___ Input material

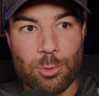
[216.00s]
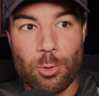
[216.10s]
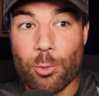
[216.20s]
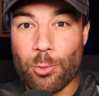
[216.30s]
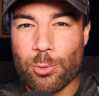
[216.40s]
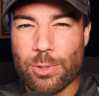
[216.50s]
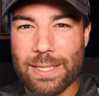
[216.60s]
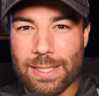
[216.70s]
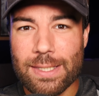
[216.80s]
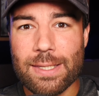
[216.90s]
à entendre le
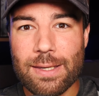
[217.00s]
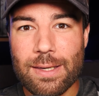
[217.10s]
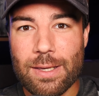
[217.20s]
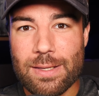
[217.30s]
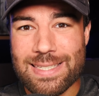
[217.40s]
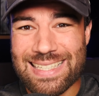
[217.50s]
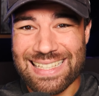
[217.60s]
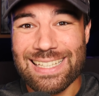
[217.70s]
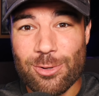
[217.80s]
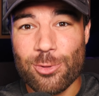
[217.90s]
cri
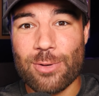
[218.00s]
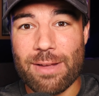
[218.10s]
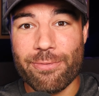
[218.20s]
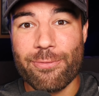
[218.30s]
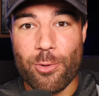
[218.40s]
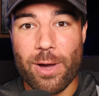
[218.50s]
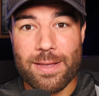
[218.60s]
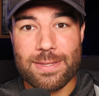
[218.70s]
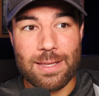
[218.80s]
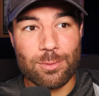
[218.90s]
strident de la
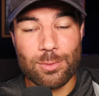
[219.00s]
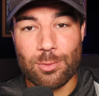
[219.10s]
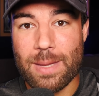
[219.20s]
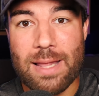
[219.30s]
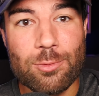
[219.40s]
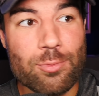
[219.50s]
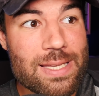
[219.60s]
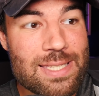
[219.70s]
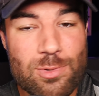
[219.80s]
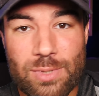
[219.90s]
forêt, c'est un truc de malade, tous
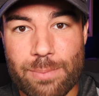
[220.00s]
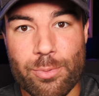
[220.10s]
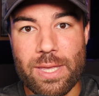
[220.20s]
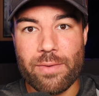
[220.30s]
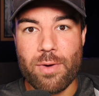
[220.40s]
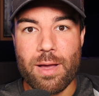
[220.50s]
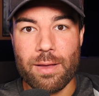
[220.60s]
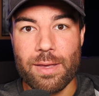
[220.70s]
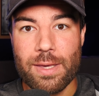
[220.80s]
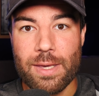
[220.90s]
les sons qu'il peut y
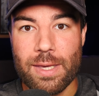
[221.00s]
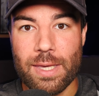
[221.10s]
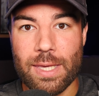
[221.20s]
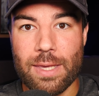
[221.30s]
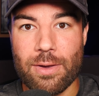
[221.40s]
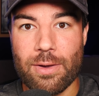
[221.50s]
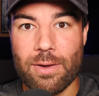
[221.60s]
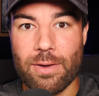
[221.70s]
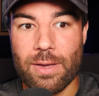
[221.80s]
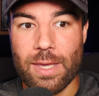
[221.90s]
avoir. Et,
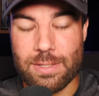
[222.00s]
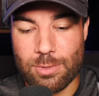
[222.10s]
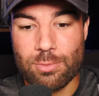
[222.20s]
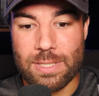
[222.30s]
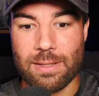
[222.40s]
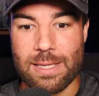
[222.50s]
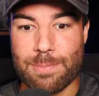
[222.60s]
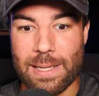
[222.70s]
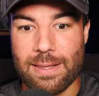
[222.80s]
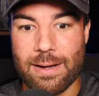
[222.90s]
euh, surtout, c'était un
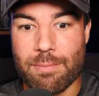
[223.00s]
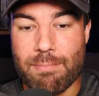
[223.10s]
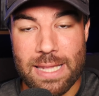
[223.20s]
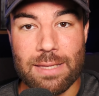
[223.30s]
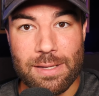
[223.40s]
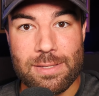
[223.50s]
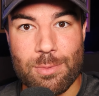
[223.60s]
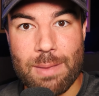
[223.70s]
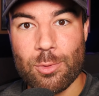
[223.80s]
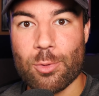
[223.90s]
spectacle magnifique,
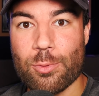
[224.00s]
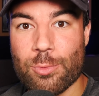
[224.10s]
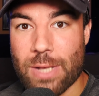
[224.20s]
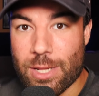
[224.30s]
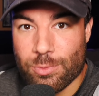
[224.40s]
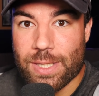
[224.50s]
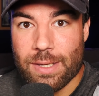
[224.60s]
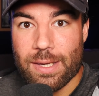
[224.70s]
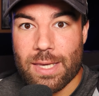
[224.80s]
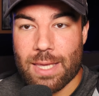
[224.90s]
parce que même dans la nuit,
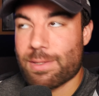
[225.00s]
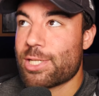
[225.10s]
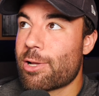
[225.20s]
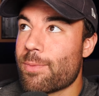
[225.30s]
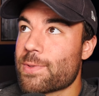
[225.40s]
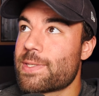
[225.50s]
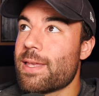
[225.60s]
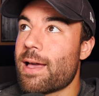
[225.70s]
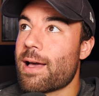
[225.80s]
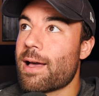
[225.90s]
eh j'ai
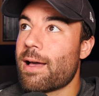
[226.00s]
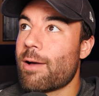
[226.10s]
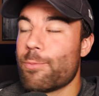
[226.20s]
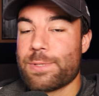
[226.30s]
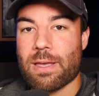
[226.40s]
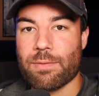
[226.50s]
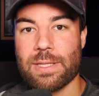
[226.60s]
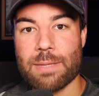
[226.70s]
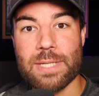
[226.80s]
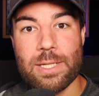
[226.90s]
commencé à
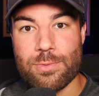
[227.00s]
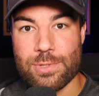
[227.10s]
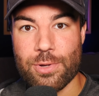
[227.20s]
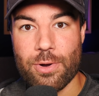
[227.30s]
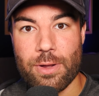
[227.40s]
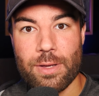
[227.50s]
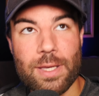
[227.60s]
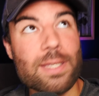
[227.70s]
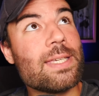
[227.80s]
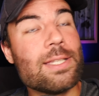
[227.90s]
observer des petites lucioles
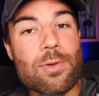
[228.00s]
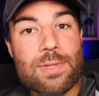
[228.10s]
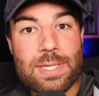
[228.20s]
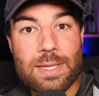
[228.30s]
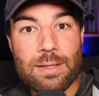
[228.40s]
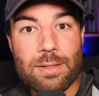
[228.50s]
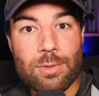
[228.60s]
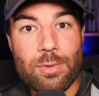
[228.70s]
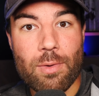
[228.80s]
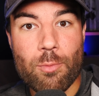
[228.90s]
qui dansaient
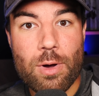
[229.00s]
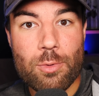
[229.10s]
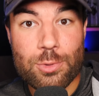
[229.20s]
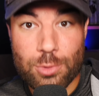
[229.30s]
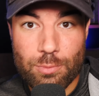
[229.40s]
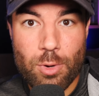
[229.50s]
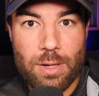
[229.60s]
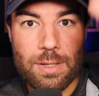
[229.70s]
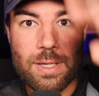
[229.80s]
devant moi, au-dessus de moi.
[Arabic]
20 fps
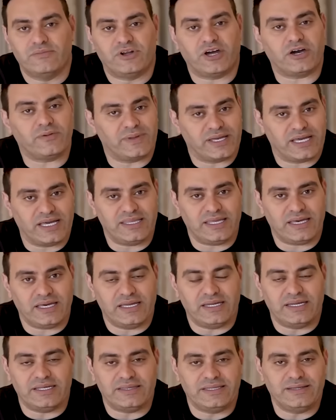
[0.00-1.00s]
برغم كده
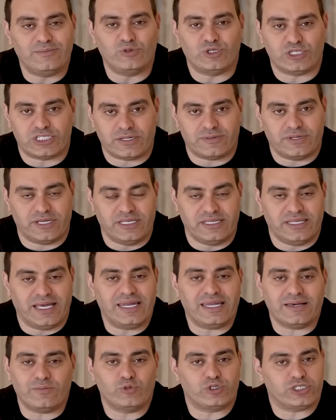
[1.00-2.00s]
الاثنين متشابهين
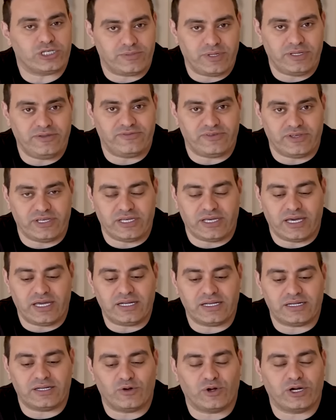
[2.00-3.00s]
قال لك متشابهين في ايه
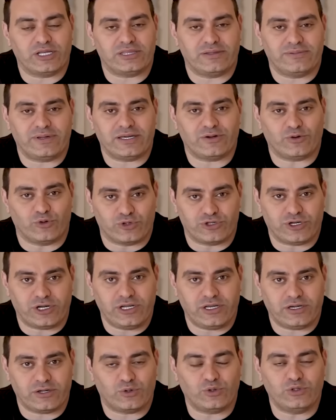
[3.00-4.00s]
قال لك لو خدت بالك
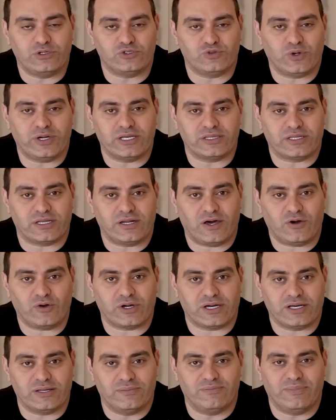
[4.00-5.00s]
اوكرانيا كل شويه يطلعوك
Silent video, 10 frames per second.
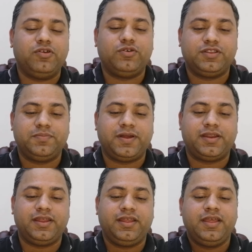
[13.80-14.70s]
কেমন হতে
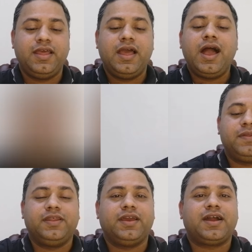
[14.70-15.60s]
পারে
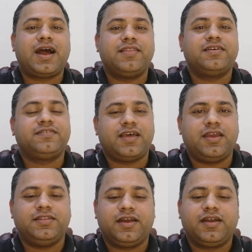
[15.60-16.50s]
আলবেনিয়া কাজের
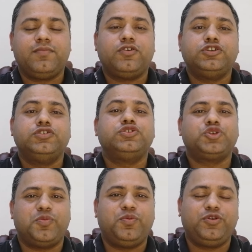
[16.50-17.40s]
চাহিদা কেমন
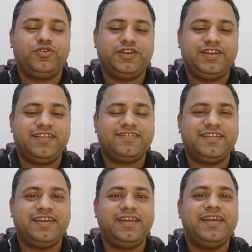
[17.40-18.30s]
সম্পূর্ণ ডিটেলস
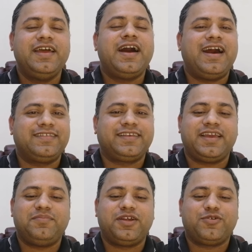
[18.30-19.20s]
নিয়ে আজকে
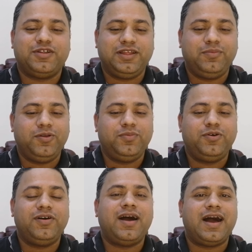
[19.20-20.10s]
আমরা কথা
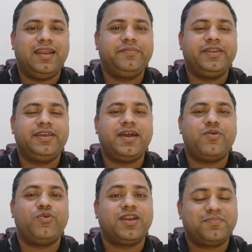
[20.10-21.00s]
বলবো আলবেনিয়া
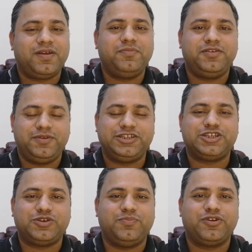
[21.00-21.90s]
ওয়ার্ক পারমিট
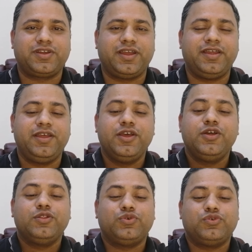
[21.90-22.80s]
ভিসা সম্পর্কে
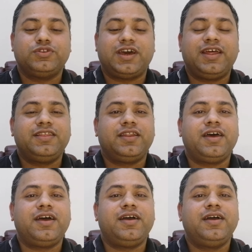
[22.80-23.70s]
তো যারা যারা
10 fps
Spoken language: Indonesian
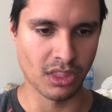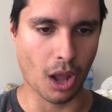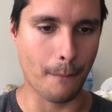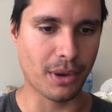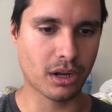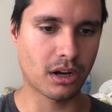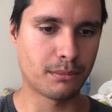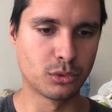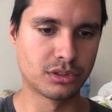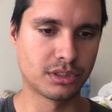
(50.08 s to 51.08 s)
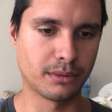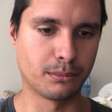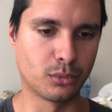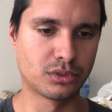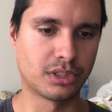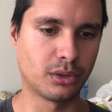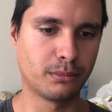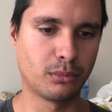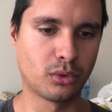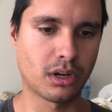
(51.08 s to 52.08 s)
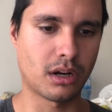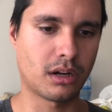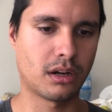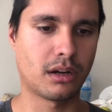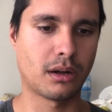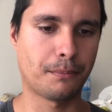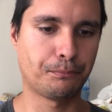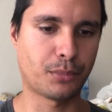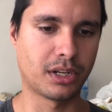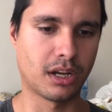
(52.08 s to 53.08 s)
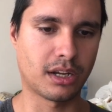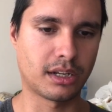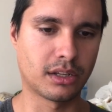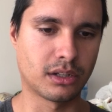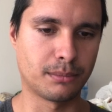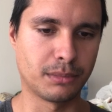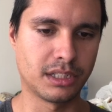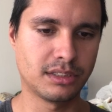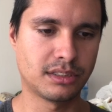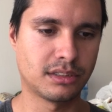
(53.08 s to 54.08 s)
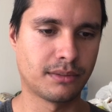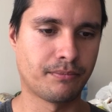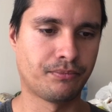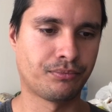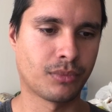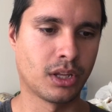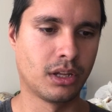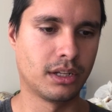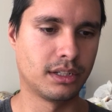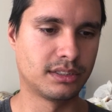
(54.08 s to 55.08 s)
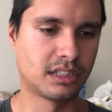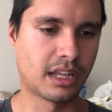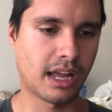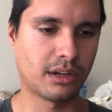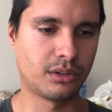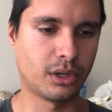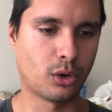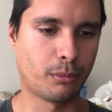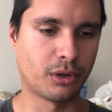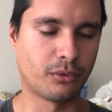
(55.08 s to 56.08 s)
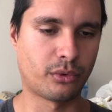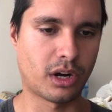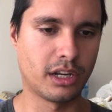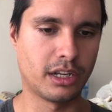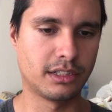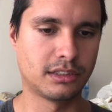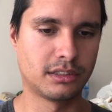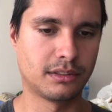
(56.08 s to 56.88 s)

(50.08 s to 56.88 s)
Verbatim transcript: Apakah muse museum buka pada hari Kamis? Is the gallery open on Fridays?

______

Reproduce the entries exactly. Do not carry over any picture.

[216.00s]
[216.10s]
[216.20s]
[216.30s]
[216.40s]
[216.50s]
[216.60s]
[216.70s]
[216.80s]
[216.90s]
à entendre le
[217.00s]
[217.10s]
[217.20s]
[217.30s]
[217.40s]
[217.50s]
[217.60s]
[217.70s]
[217.80s]
[217.90s]
cri
[218.00s]
[218.10s]
[218.20s]
[218.30s]
[218.40s]
[218.50s]
[218.60s]
[218.70s]
[218.80s]
[218.90s]
strident de la
[219.00s]
[219.10s]
[219.20s]
[219.30s]
[219.40s]
[219.50s]
[219.60s]
[219.70s]
[219.80s]
[219.90s]
forêt, c'est un truc de malade, tous
[220.00s]
[220.10s]
[220.20s]
[220.30s]
[220.40s]
[220.50s]
[220.60s]
[220.70s]
[220.80s]
[220.90s]
les sons qu'il peut y
[221.00s]
[221.10s]
[221.20s]
[221.30s]
[221.40s]
[221.50s]
[221.60s]
[221.70s]
[221.80s]
[221.90s]
avoir. Et,
[222.00s]
[222.10s]
[222.20s]
[222.30s]
[222.40s]
[222.50s]
[222.60s]
[222.70s]
[222.80s]
[222.90s]
euh, surtout, c'était un
[223.00s]
[223.10s]
[223.20s]
[223.30s]
[223.40s]
[223.50s]
[223.60s]
[223.70s]
[223.80s]
[223.90s]
spectacle magnifique,
[224.00s]
[224.10s]
[224.20s]
[224.30s]
[224.40s]
[224.50s]
[224.60s]
[224.70s]
[224.80s]
[224.90s]
parce que même dans la nuit,
[225.00s]
[225.10s]
[225.20s]
[225.30s]
[225.40s]
[225.50s]
[225.60s]
[225.70s]
[225.80s]
[225.90s]
eh j'ai
[226.00s]
[226.10s]
[226.20s]
[226.30s]
[226.40s]
[226.50s]
[226.60s]
[226.70s]
[226.80s]
[226.90s]
commencé à
[227.00s]
[227.10s]
[227.20s]
[227.30s]
[227.40s]
[227.50s]
[227.60s]
[227.70s]
[227.80s]
[227.90s]
observer des petites lucioles
[228.00s]
[228.10s]
[228.20s]
[228.30s]
[228.40s]
[228.50s]
[228.60s]
[228.70s]
[228.80s]
[228.90s]
qui dansaient
[229.00s]
[229.10s]
[229.20s]
[229.30s]
[229.40s]
[229.50s]
[229.60s]
[229.70s]
[229.80s]
devant moi, au-dessus de moi.
[Arabic]
20 fps
[0.00-1.00s]
برغم كده
[1.00-2.00s]
الاثنين متشابهين
[2.00-3.00s]
قال لك متشابهين في ايه
[3.00-4.00s]
قال لك لو خدت بالك
[4.00-5.00s]
اوكرانيا كل شويه يطلعوك
Silent video, 10 frames per second.
[13.80-14.70s]
কেমন হতে
[14.70-15.60s]
পারে
[15.60-16.50s]
আলবেনিয়া কাজের
[16.50-17.40s]
চাহিদা কেমন
[17.40-18.30s]
সম্পূর্ণ ডিটেলস
[18.30-19.20s]
নিয়ে আজকে
[19.20-20.10s]
আমরা কথা
[20.10-21.00s]
বলবো আলবেনিয়া
[21.00-21.90s]
ওয়ার্ক পারমিট
[21.90-22.80s]
ভিসা সম্পর্কে
[22.80-23.70s]
তো যারা যারা
10 fps
Spoken language: Indonesian
(50.08 s to 51.08 s)
(51.08 s to 52.08 s)
(52.08 s to 53.08 s)
(53.08 s to 54.08 s)
(54.08 s to 55.08 s)
(55.08 s to 56.08 s)
(56.08 s to 56.88 s)

(50.08 s to 56.88 s)
Verbatim transcript: Apakah muse museum buka pada hari Kamis? Is the gallery open on Fridays?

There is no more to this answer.